Por Félix Cortés Camarillo
Si hay una cualidad de Andrés Manuel López Obrador sobre la que más insista, con justa razón, es su terquedad. En el breve lapso de su ejercicio del poder ha dado muestras sobradas de que cuando se casa con una idea no hay fuerza que le haga cambiar de parecer, salvo en ocasiones excepcionales en las que el pragmatismo le indicó recular al menos un par de pasos, generalmente formales.
Más de un observador de la presidencia de López Obrador ha señalado con alarma el peligro que implica una de sus principales obsesiones en el mando: la centralización de todo el poder en sus manos. Engolosinado por la mayoría relativa que su fuerza política ha conseguido en el Congreso, debida al hartazgo que los abusos o ineficiencia de pasadas administraciones generaron entre los mexicanos, el Presidente está convencido de que la concentración del poder es la única manera de evitar que caiga en manos corruptas o pueda tropezar con la tentación de retrocesos peligrosos.
Una de las primeras medidas ejecutivas en ese sentido fue la designación de super delegados del centro en cada estado de la Federación, en una fallida sustitución del enorme aparato burocrático que las secretarías de estado dejaron crecer o propiciaron su crecimiento. Un representante presidencial con el poder múltiple y la imposible función de resolver problemas locales lo mismo de educación que de seguridad, de comercio que de urbanismo devino un poder alterno que hace sombra a los gobernadores y no ha dado resultados palpables ni en la marcha de la administración pública ni en la cacareada austeridad republicana: para lo único que ha servido es para correr a funcionarios de mediano rango que no encajaban en el proyecto político de los delegados, predestinados en la mayoría de los casos, a representar a Morena en la sucesión de los gobiernos estatales, cuando se ofrezca.

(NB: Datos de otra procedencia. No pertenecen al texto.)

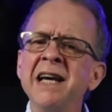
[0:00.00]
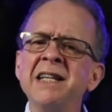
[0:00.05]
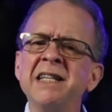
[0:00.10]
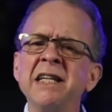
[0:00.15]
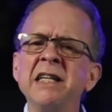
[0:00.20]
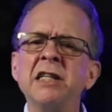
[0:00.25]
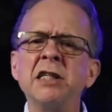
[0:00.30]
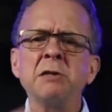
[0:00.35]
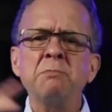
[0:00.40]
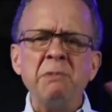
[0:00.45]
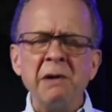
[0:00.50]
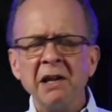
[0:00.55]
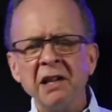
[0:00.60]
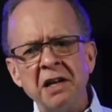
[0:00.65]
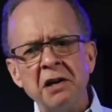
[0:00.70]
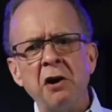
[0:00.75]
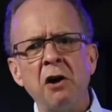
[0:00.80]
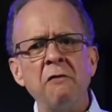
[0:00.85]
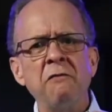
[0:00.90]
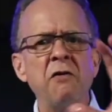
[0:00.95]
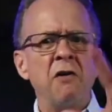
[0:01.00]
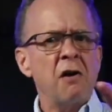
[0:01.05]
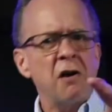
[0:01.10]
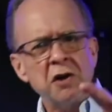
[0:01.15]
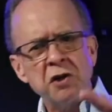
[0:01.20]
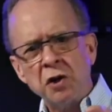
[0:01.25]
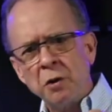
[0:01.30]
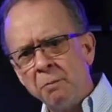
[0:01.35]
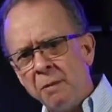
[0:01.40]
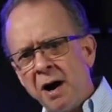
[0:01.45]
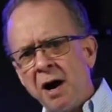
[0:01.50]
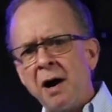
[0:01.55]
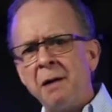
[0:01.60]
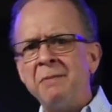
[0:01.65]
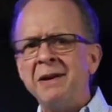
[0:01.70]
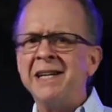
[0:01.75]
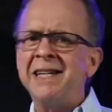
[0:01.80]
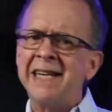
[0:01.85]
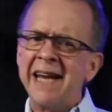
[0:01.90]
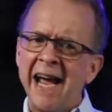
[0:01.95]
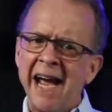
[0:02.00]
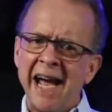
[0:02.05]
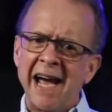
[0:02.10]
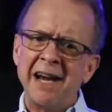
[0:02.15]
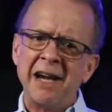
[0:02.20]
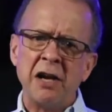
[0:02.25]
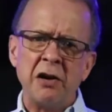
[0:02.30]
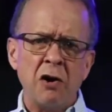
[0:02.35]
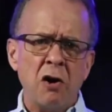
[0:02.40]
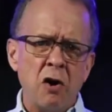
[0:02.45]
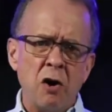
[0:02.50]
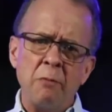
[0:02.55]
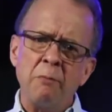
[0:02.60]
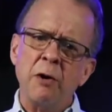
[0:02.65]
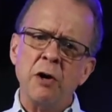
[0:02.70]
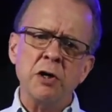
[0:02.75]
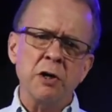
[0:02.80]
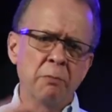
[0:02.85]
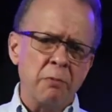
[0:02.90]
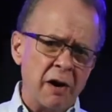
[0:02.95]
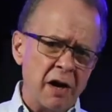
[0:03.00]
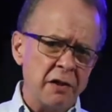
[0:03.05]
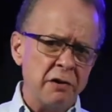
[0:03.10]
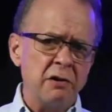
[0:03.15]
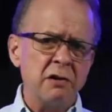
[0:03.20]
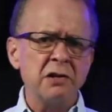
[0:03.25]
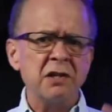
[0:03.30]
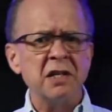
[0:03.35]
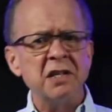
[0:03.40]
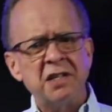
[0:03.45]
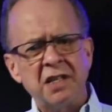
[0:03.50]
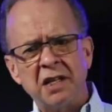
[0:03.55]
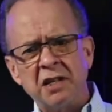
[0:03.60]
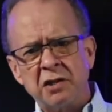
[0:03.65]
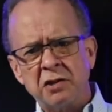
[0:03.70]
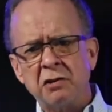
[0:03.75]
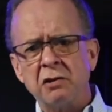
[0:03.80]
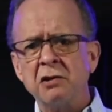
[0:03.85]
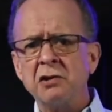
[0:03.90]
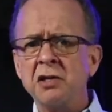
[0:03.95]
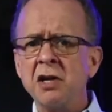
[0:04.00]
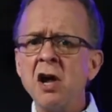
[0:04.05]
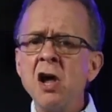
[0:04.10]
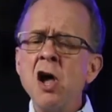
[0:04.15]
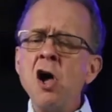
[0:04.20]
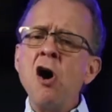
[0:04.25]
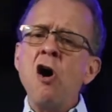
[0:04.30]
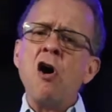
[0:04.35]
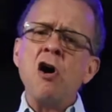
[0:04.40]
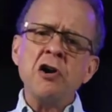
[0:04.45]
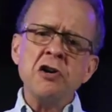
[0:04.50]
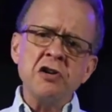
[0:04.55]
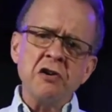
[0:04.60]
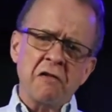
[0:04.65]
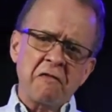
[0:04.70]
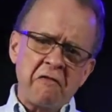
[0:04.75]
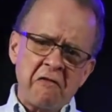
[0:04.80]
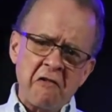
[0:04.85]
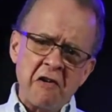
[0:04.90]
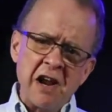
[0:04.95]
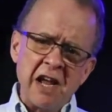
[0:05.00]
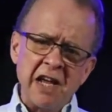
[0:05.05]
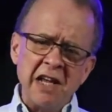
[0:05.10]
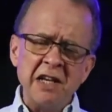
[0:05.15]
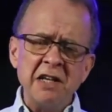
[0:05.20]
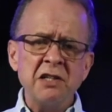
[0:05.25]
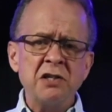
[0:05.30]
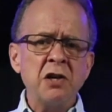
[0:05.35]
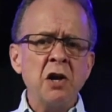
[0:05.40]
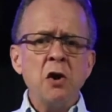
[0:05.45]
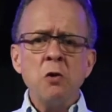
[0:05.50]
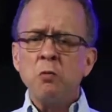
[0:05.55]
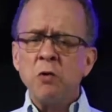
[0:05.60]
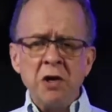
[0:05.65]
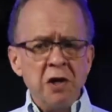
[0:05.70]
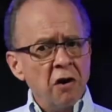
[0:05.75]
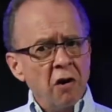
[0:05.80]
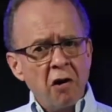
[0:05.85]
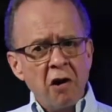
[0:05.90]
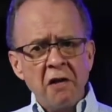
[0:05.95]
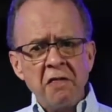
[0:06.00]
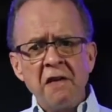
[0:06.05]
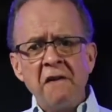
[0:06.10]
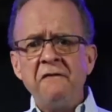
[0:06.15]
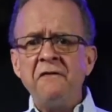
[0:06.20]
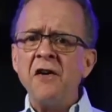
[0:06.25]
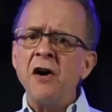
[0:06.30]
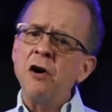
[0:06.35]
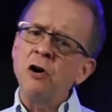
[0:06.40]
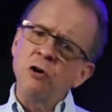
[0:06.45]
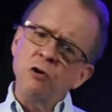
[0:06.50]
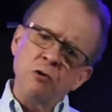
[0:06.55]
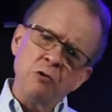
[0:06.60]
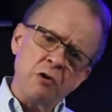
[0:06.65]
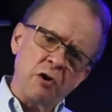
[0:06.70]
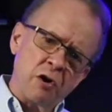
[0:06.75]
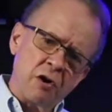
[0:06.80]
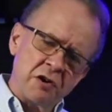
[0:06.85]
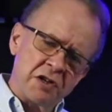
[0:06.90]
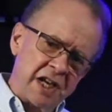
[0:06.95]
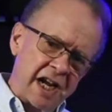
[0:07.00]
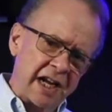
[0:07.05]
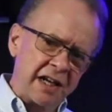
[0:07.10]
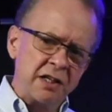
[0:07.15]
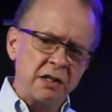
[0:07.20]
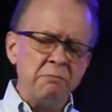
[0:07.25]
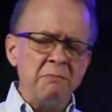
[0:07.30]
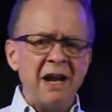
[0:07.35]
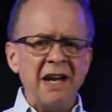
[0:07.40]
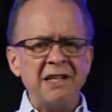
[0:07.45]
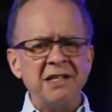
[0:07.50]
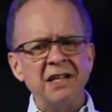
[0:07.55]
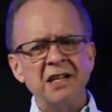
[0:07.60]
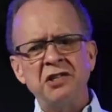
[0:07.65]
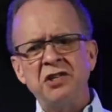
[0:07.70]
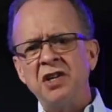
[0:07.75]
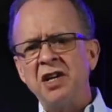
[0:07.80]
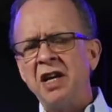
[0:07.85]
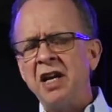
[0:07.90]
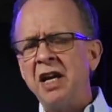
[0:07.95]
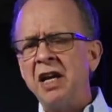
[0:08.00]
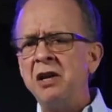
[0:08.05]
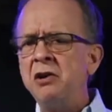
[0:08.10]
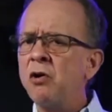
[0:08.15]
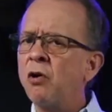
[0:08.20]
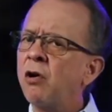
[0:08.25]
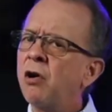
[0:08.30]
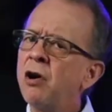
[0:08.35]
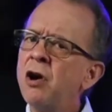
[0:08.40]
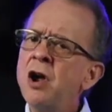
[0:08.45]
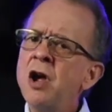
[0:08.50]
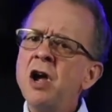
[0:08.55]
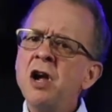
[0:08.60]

Is He spilling over on your mom and dad at home, on your brothers and sisters, on your friends, when you're on the phone or text messaging, or,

A propósito del conflicto magisterial, que no tiene visos de solución para desgracia de nuestros educandos y el futuro de este país, la solución apuntada por el Presidente es que si no va la reforma educativa que él propone, de todos modos se abroga la reforma de Peña Nieto y se regresa a la etapa anterior. Lo único que no cambiará es que los dineros para los maestros, los sueldos, se manejarán desde Palacio Nacional. O la Secretaría de Educación, que para el caso es lo mismo.
De manera similar se “federalizarán” los servicios de salud pública, para evitar los trastupijes que se hacían -todo siempre en el remoto pasado que ignora mencionar el sexenio reciente anterior- en la compra de medicinas a laboratorios consentidos del poder.

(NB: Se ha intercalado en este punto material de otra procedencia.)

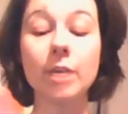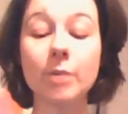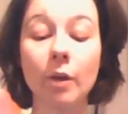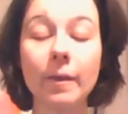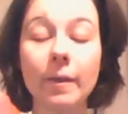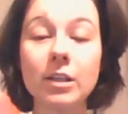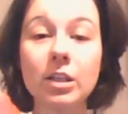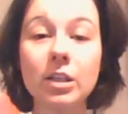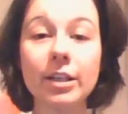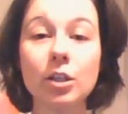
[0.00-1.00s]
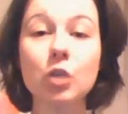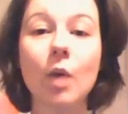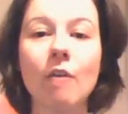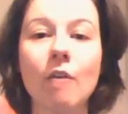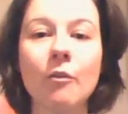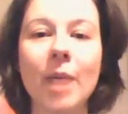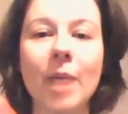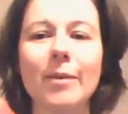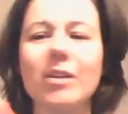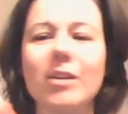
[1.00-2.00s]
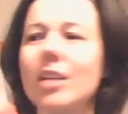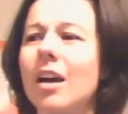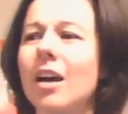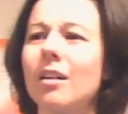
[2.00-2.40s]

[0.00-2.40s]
it on this little square of paper. It's like,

Con el argumento de liquidar las prácticas del neoliberalismo se cae con frecuencia en ella. Concebir al gobierno como una corporación centralizada es lo más parecido al capitalismo voraz.
“Porque lo digo yo” solía decir mi madre cuando objetábamos alguna de sus instrucciones u órdenes. Y así era.
El problema es que los ciudadanos de un país no somos ni niños chiquitos ni mascotas a los que hay que dar un premio cuando den dócilmente la manita.